* [Your task]:
Please set down every entry again exactly as it stands, without the pictures.

++++++++++++++++++++

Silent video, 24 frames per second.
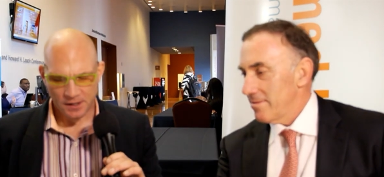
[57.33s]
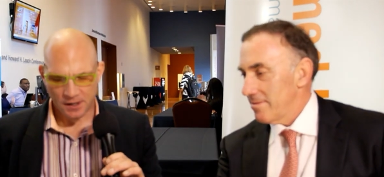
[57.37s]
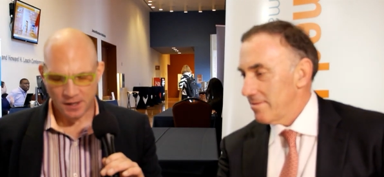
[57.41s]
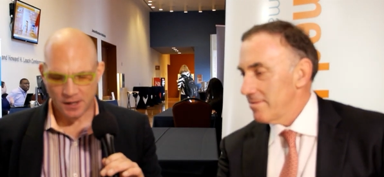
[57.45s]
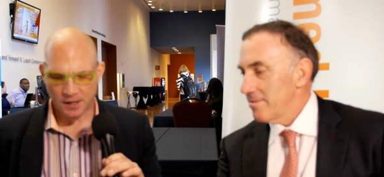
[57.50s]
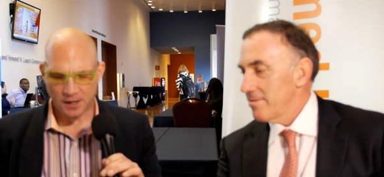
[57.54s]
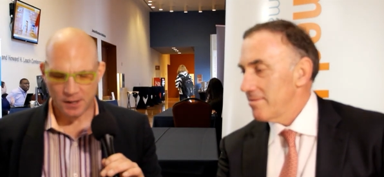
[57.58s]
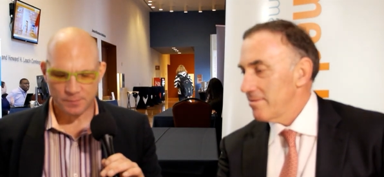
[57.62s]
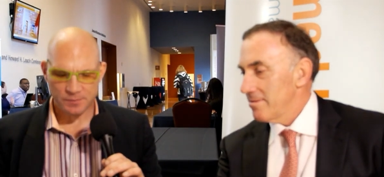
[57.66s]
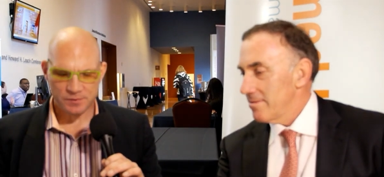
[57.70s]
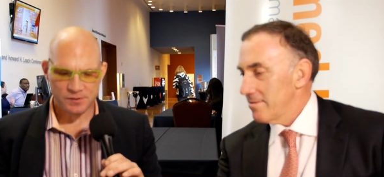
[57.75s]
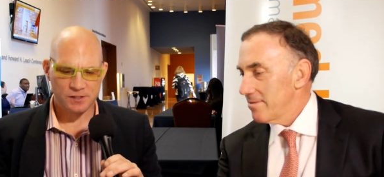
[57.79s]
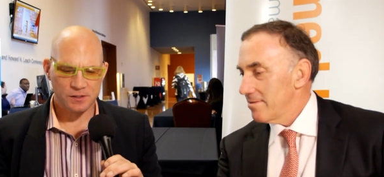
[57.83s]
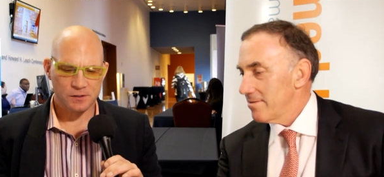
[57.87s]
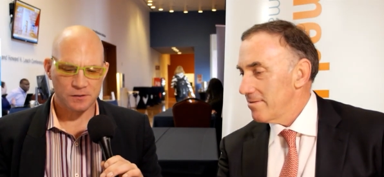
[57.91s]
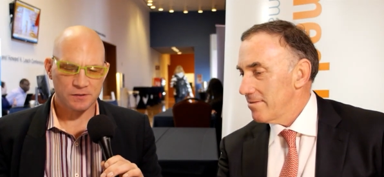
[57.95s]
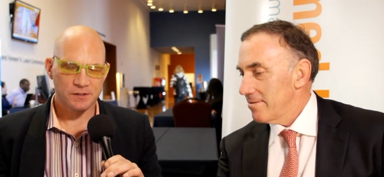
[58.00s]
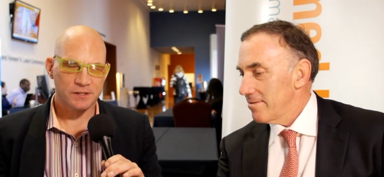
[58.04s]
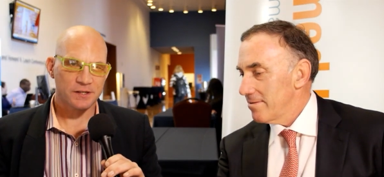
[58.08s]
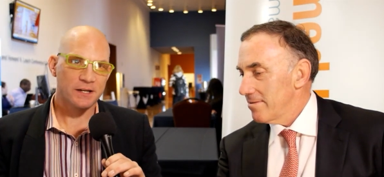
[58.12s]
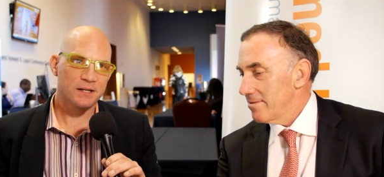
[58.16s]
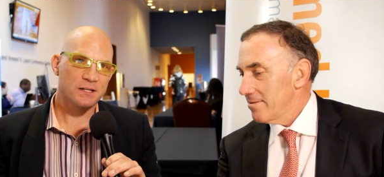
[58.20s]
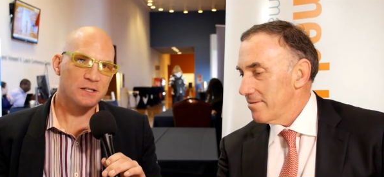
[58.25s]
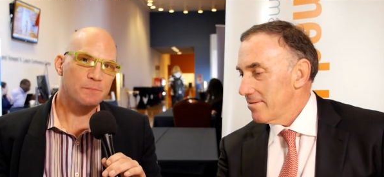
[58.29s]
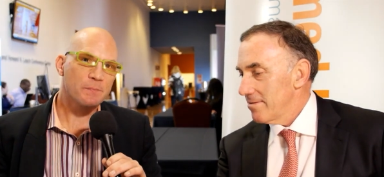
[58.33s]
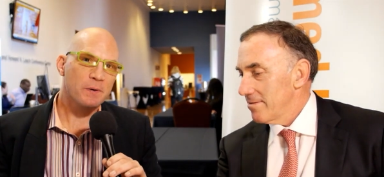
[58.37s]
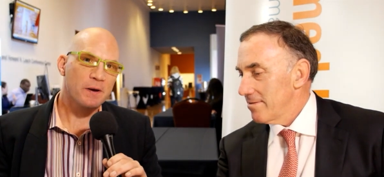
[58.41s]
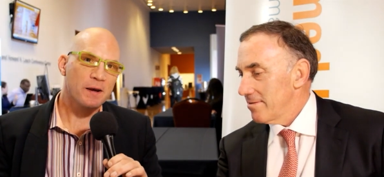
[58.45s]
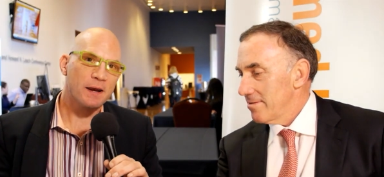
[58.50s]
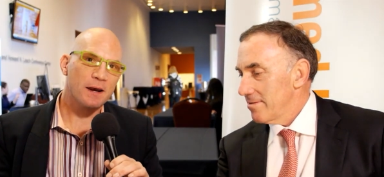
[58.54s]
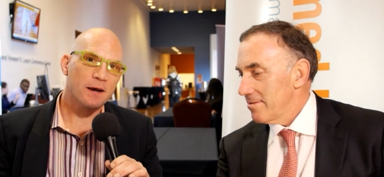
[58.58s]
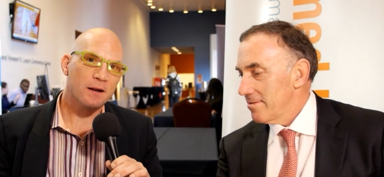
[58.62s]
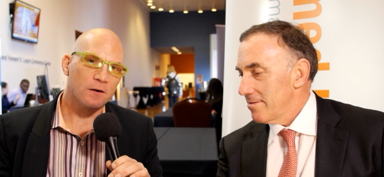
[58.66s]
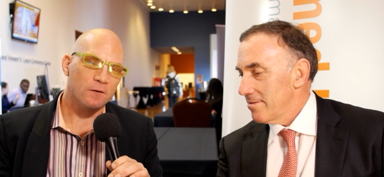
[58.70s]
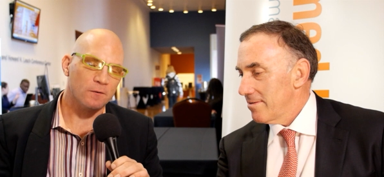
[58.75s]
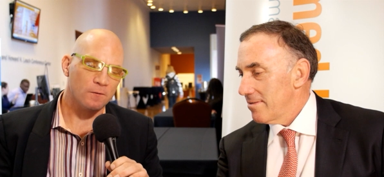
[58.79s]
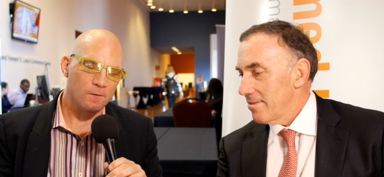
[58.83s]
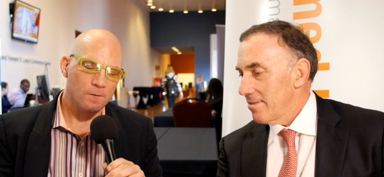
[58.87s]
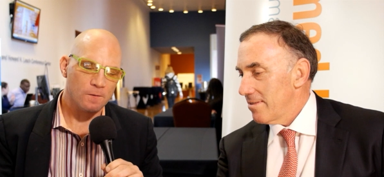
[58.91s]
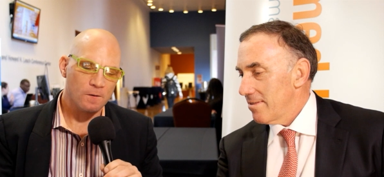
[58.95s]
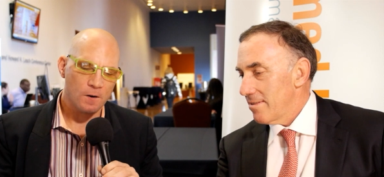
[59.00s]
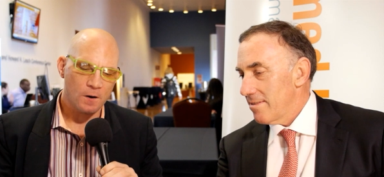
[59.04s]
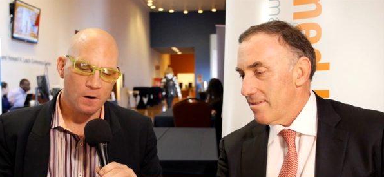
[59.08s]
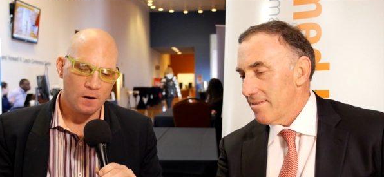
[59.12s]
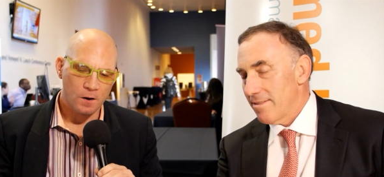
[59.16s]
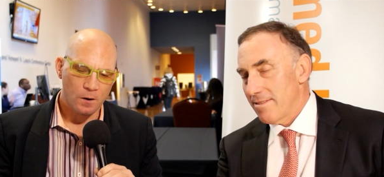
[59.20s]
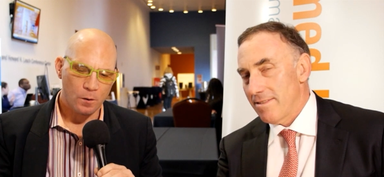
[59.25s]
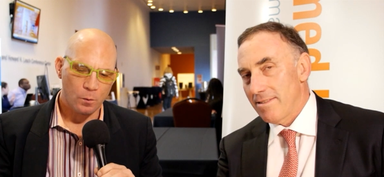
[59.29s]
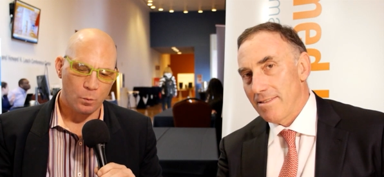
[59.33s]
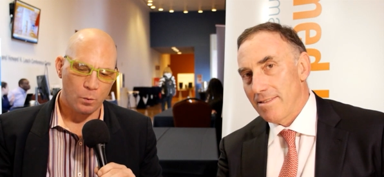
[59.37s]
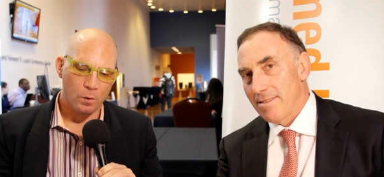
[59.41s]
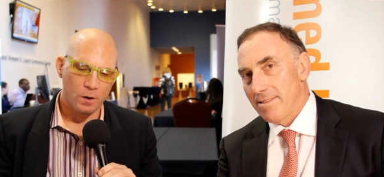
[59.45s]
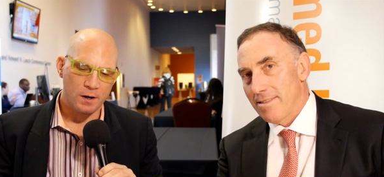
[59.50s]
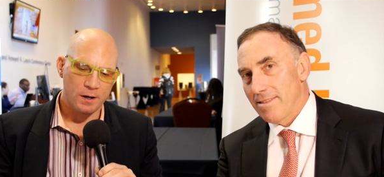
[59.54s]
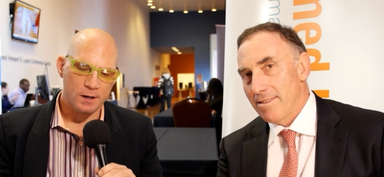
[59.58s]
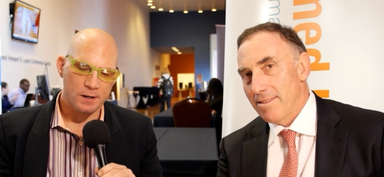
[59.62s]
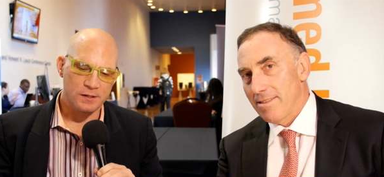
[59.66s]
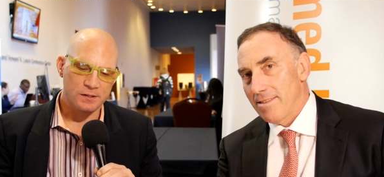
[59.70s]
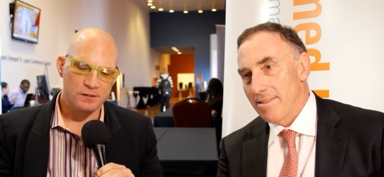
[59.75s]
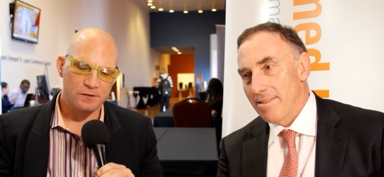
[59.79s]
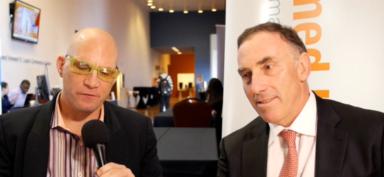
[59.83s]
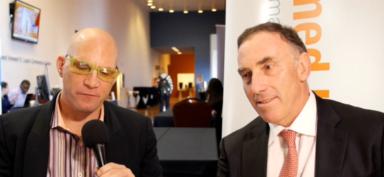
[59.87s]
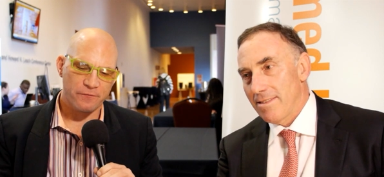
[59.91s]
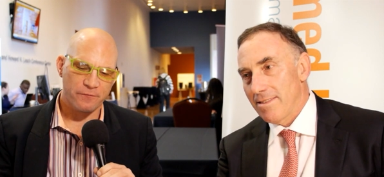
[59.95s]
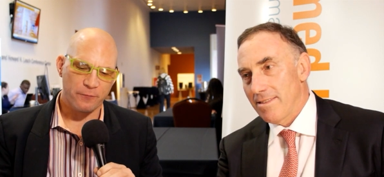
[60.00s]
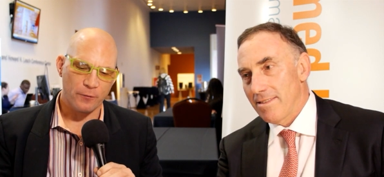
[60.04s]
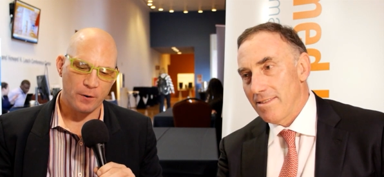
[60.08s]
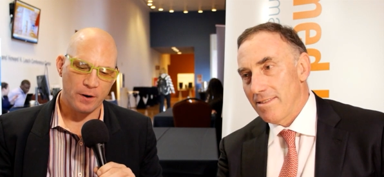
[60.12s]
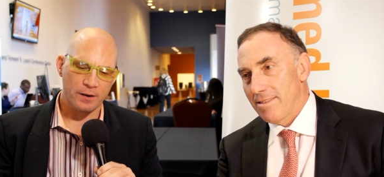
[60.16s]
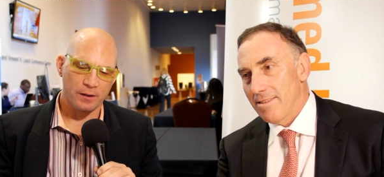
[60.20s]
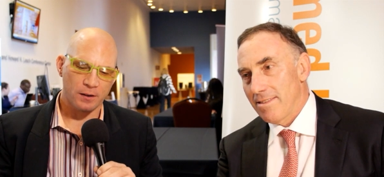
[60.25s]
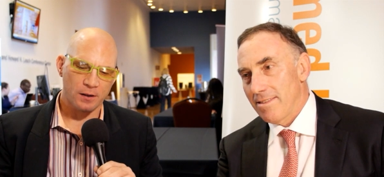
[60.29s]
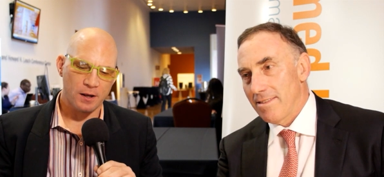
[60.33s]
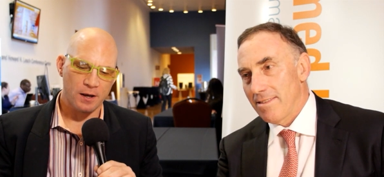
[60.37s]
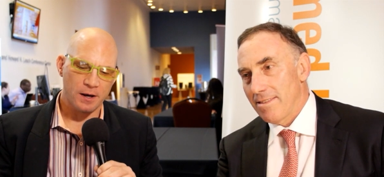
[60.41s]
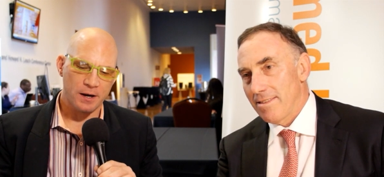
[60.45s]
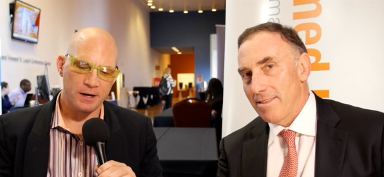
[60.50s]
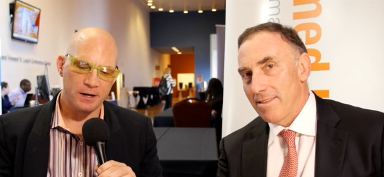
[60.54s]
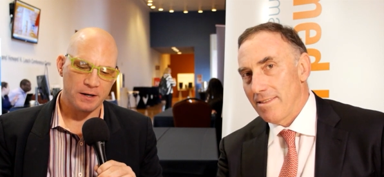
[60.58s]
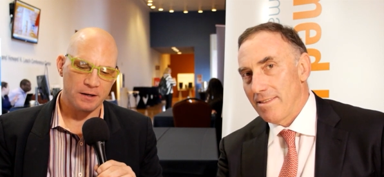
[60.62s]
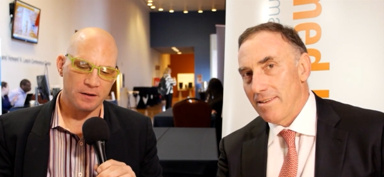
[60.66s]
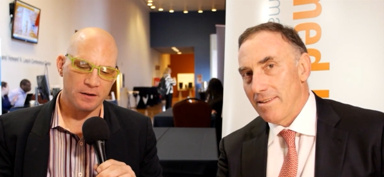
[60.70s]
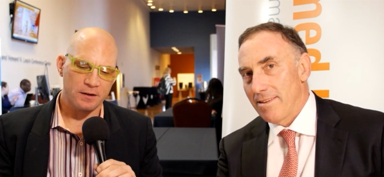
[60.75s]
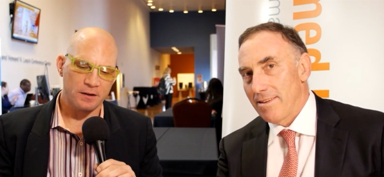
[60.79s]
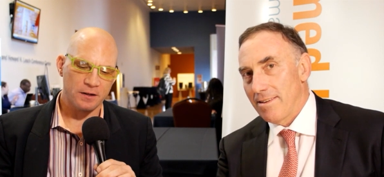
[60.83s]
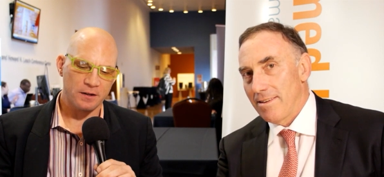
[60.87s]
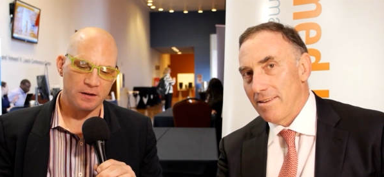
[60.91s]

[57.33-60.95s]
Speaker 1: Um, so today's panel was Frontline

++++++++++++++++++++

* [Solution]:
Silent video, 24 frames per second.
[57.33s]
[57.37s]
[57.41s]
[57.45s]
[57.50s]
[57.54s]
[57.58s]
[57.62s]
[57.66s]
[57.70s]
[57.75s]
[57.79s]
[57.83s]
[57.87s]
[57.91s]
[57.95s]
[58.00s]
[58.04s]
[58.08s]
[58.12s]
[58.16s]
[58.20s]
[58.25s]
[58.29s]
[58.33s]
[58.37s]
[58.41s]
[58.45s]
[58.50s]
[58.54s]
[58.58s]
[58.62s]
[58.66s]
[58.70s]
[58.75s]
[58.79s]
[58.83s]
[58.87s]
[58.91s]
[58.95s]
[59.00s]
[59.04s]
[59.08s]
[59.12s]
[59.16s]
[59.20s]
[59.25s]
[59.29s]
[59.33s]
[59.37s]
[59.41s]
[59.45s]
[59.50s]
[59.54s]
[59.58s]
[59.62s]
[59.66s]
[59.70s]
[59.75s]
[59.79s]
[59.83s]
[59.87s]
[59.91s]
[59.95s]
[60.00s]
[60.04s]
[60.08s]
[60.12s]
[60.16s]
[60.20s]
[60.25s]
[60.29s]
[60.33s]
[60.37s]
[60.41s]
[60.45s]
[60.50s]
[60.54s]
[60.58s]
[60.62s]
[60.66s]
[60.70s]
[60.75s]
[60.79s]
[60.83s]
[60.87s]
[60.91s]

[57.33-60.95s]
Speaker 1: Um, so today's panel was Frontline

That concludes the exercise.